In the US, Presidents and presidential hopefuls have gone to great lengths to be seen as healthy and vibrant, with signs of weakness often pounced on by opponents.
At age 43, John F. Kennedy, was the youngest person elected President. But he took office struggling with hypothyroidism, back pain and Addison’s disease, and was on a daily dose of steroids as well as a host of other drugs, although few people knew at the time.

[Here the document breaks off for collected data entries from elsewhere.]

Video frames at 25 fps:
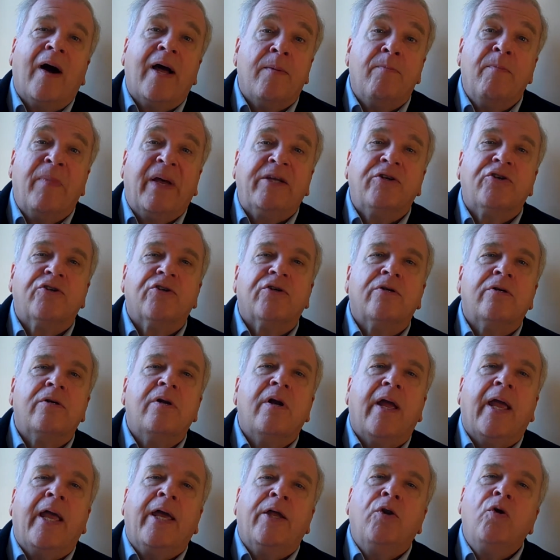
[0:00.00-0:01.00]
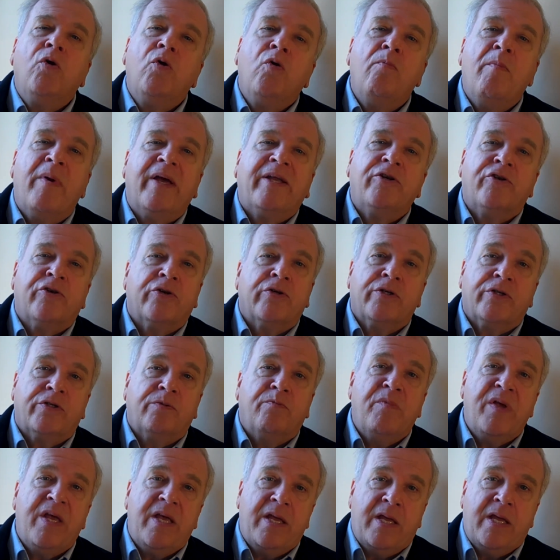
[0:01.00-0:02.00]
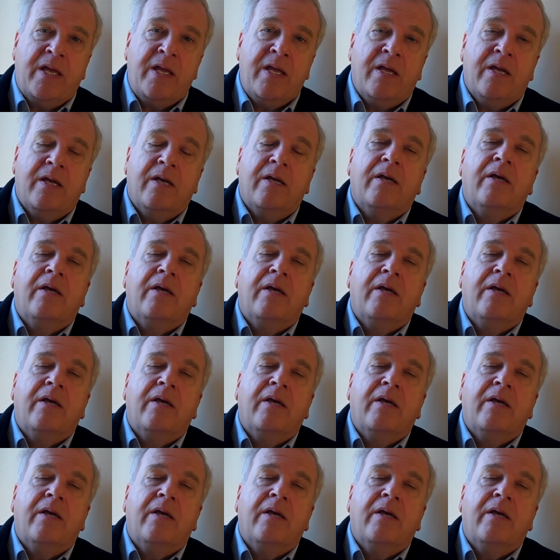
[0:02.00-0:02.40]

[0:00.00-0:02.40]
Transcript: mentor and who mentors me,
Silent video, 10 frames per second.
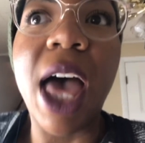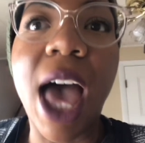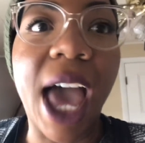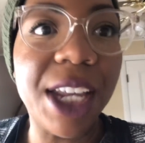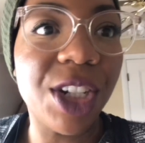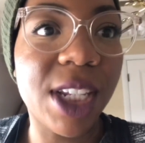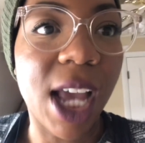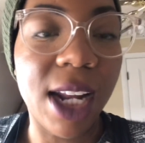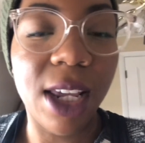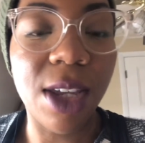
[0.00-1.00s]
I just
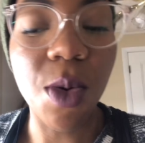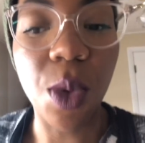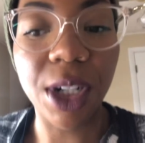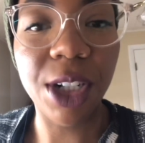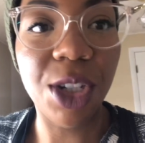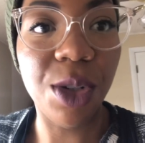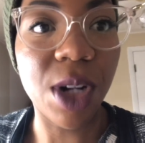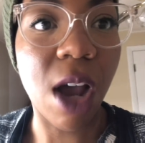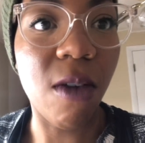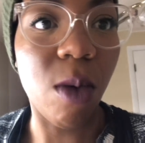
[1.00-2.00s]
kind of wanted to
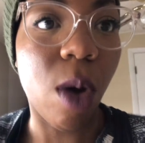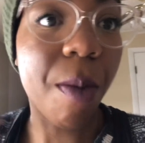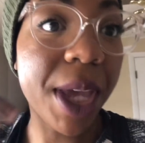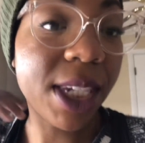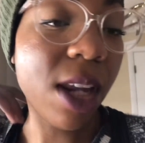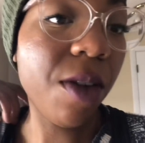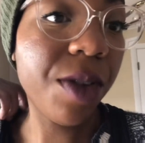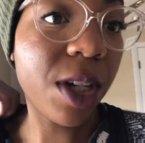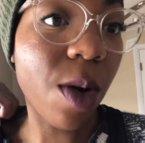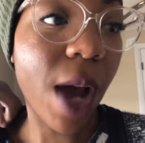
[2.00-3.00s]
not overwhelm myself,
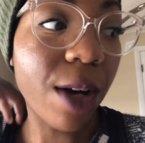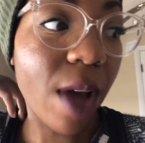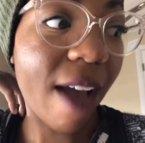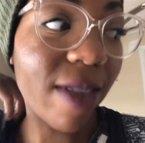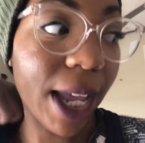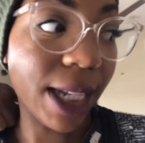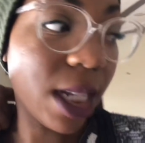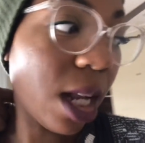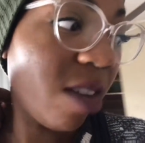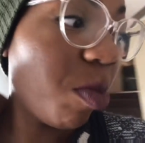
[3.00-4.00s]
so I don't have like a
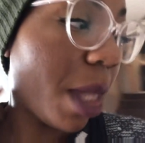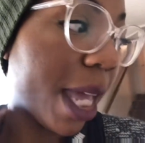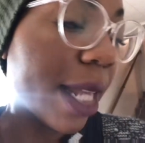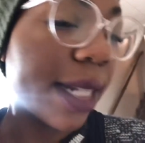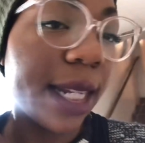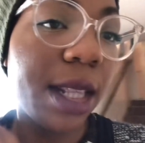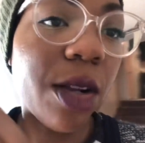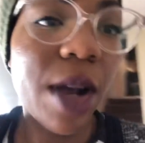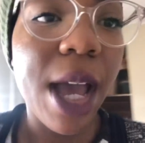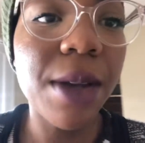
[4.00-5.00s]
ton of plants in the
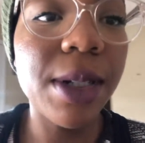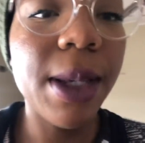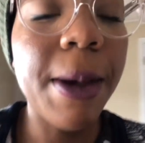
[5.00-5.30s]
ground.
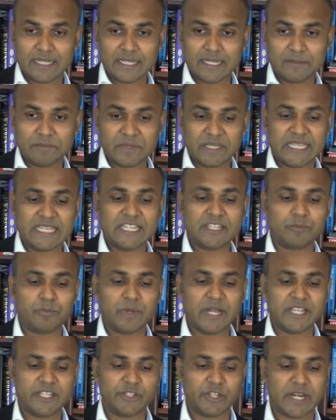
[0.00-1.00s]
hit
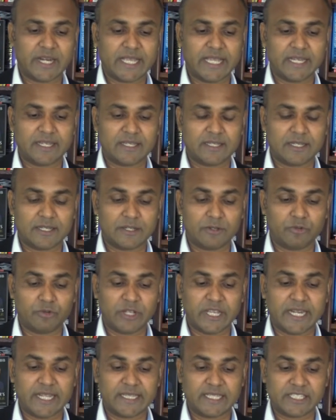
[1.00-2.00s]
my target
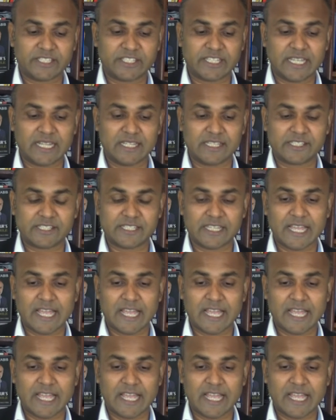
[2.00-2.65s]
regarding the sales.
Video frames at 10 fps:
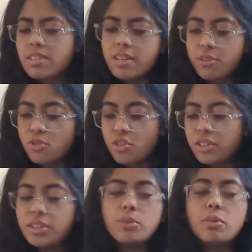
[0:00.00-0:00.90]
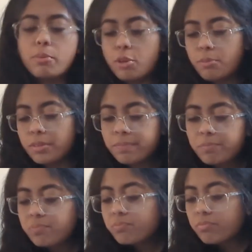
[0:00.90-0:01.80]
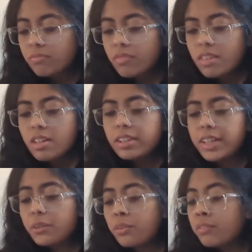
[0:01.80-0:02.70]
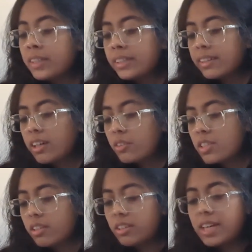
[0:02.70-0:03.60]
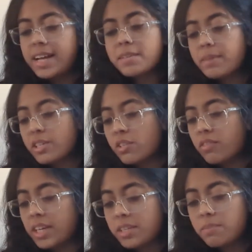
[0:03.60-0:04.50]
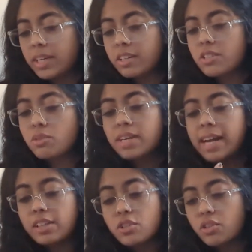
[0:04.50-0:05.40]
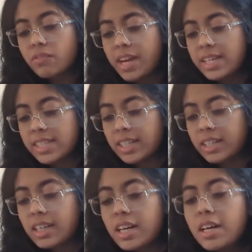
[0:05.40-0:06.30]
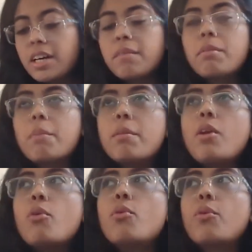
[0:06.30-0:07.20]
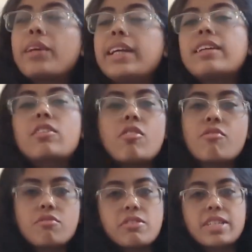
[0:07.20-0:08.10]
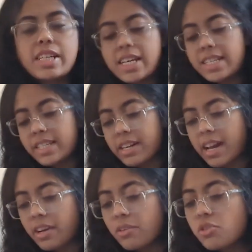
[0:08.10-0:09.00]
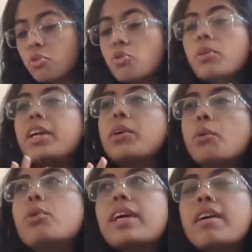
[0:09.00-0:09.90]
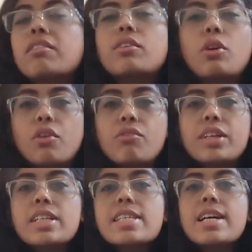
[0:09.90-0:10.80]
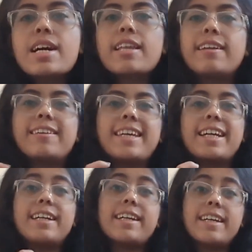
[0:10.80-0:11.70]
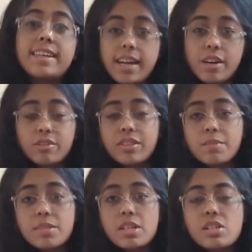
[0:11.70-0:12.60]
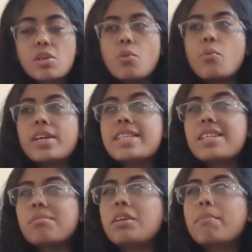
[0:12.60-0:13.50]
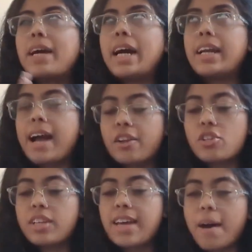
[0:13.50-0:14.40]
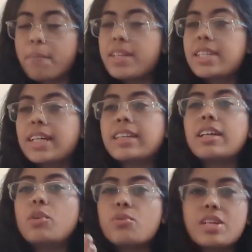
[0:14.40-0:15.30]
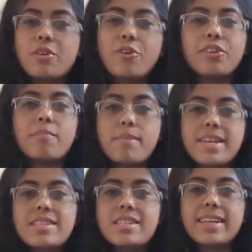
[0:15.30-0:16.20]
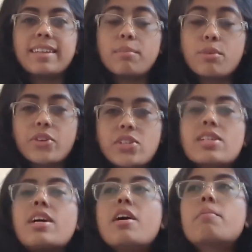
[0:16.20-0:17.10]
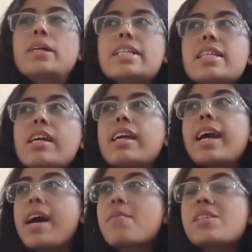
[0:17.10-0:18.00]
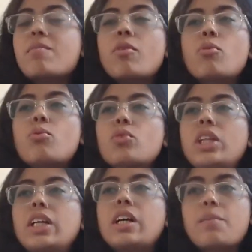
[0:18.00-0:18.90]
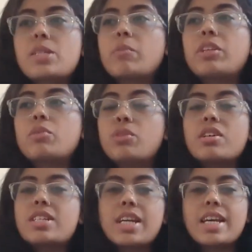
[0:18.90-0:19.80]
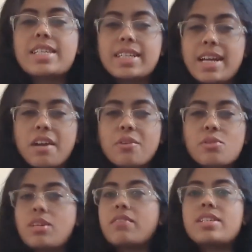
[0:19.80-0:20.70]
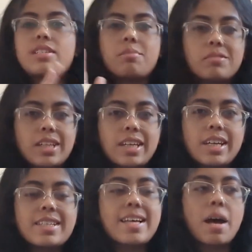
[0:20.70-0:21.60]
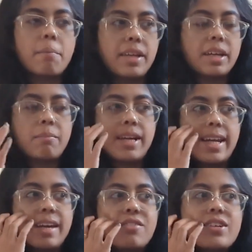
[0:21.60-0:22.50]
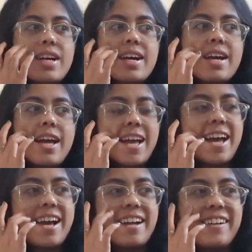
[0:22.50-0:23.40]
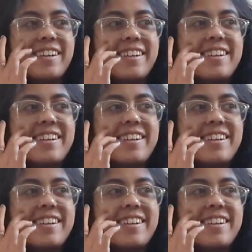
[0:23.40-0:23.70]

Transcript: the solution to a problem. They don't filter out certain aspects of an experience to catastrophize it. People who only think of worst case scenarios usually don't have the confidence that they can take care of themselves when something bad actually happens, and they lose out on the best in the process. Personally, I am someone who comes up with the worst case scenarios whenever something is happening in my life, and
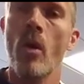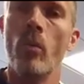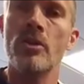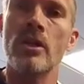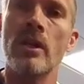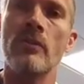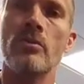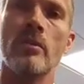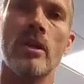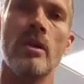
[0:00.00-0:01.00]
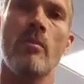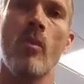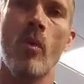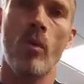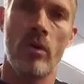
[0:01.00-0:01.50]
which gives me
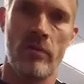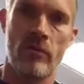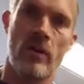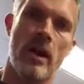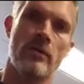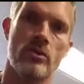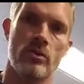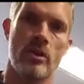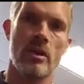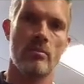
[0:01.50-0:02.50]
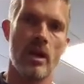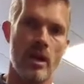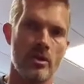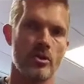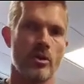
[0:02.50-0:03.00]
more of the 5-string
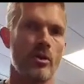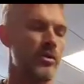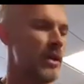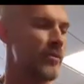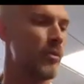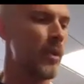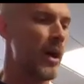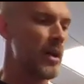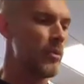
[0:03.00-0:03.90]
banjo that everybody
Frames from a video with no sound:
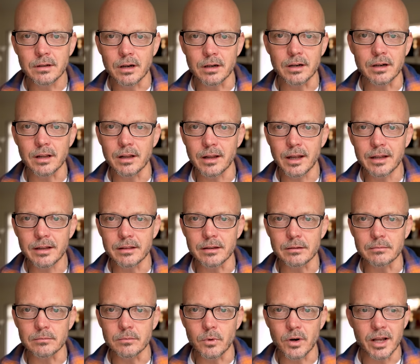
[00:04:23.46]
are going to like
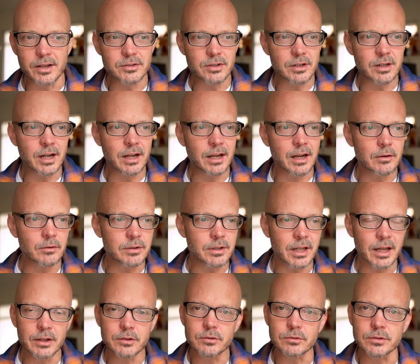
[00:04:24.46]
them. When I started hanging out with
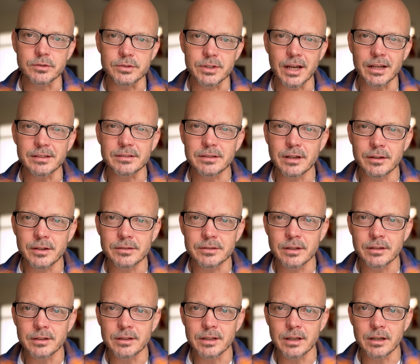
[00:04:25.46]
naturals, I saw this
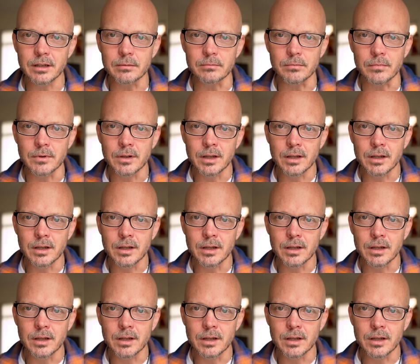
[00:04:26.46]
all the time.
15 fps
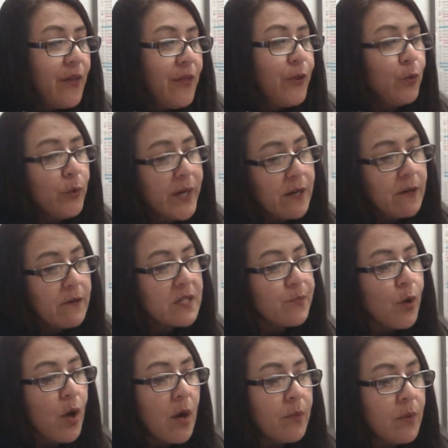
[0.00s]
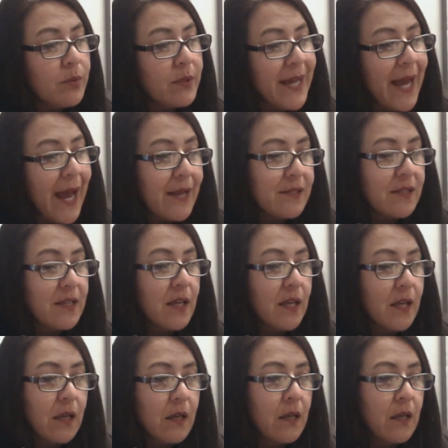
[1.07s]
The reader is probably
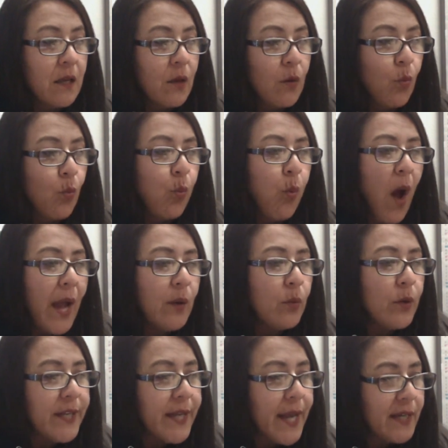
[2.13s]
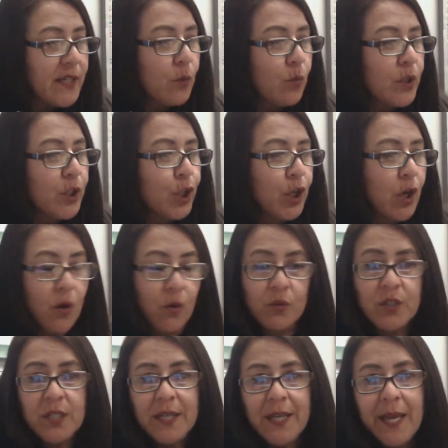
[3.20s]
asking, why would anyone go
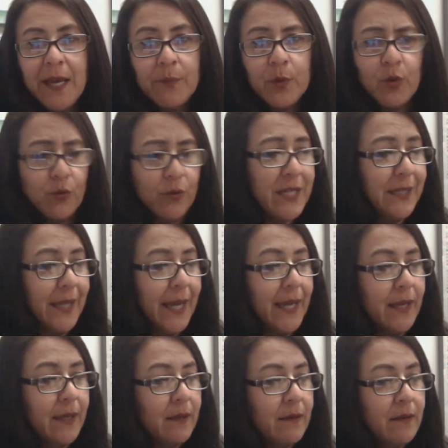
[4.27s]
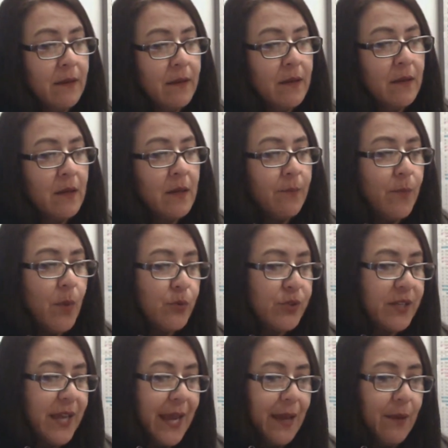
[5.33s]
to Camp Green Lake?
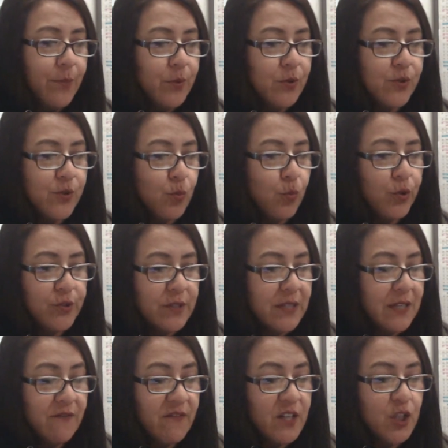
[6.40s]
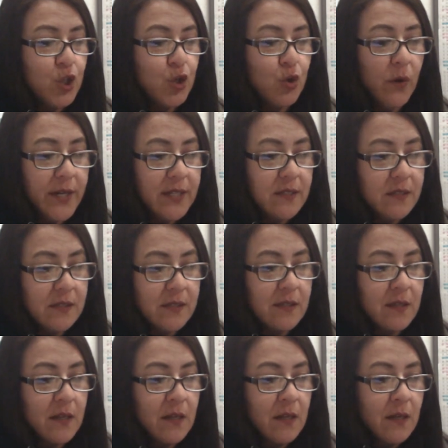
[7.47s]
Most campers weren't given a choice.
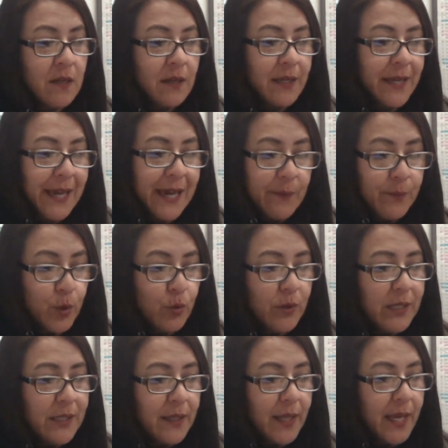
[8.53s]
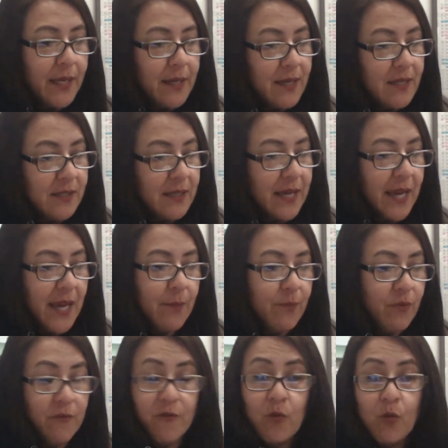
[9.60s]
Camp Green Lake is a
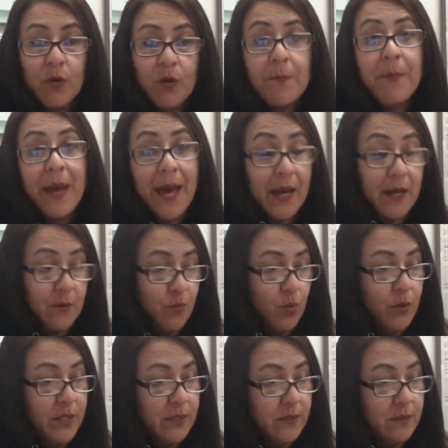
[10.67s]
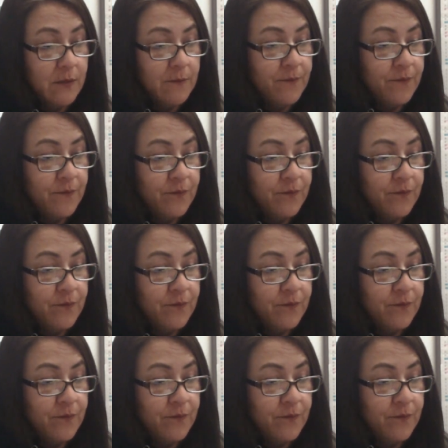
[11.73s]
camp for bad boys.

Ronald Reagan announced in 1994, after his presidency, that he had been diagnosed with Alzheimer’s. Whether it affected his ability to function while in office is a subject of debate. Though doctors were in the dark then, today, medical science knows that Alzheimer’s begins in the brain 20 to 30 years before symptoms begin.
Former US Secretary of State Hillary Clinton’s near fainting spell during the 2016 election campaign was seized on by her opponents. And concerns over President Donald Trump’s mental and physical health have dogged his presidency, with his fast food habits, lack of exercise, age and weight all coming under scrutiny.
But admitting to health issues need not derail a politician’s career.
In the UK, outgoing Prime Minister Theresa May has been open about having to inject herself with insulin up to five times a day to treat her diabetes.
May has type 1 diabetes and urged fellow sufferers not to allow the illness to hold them back from doing what they want in life.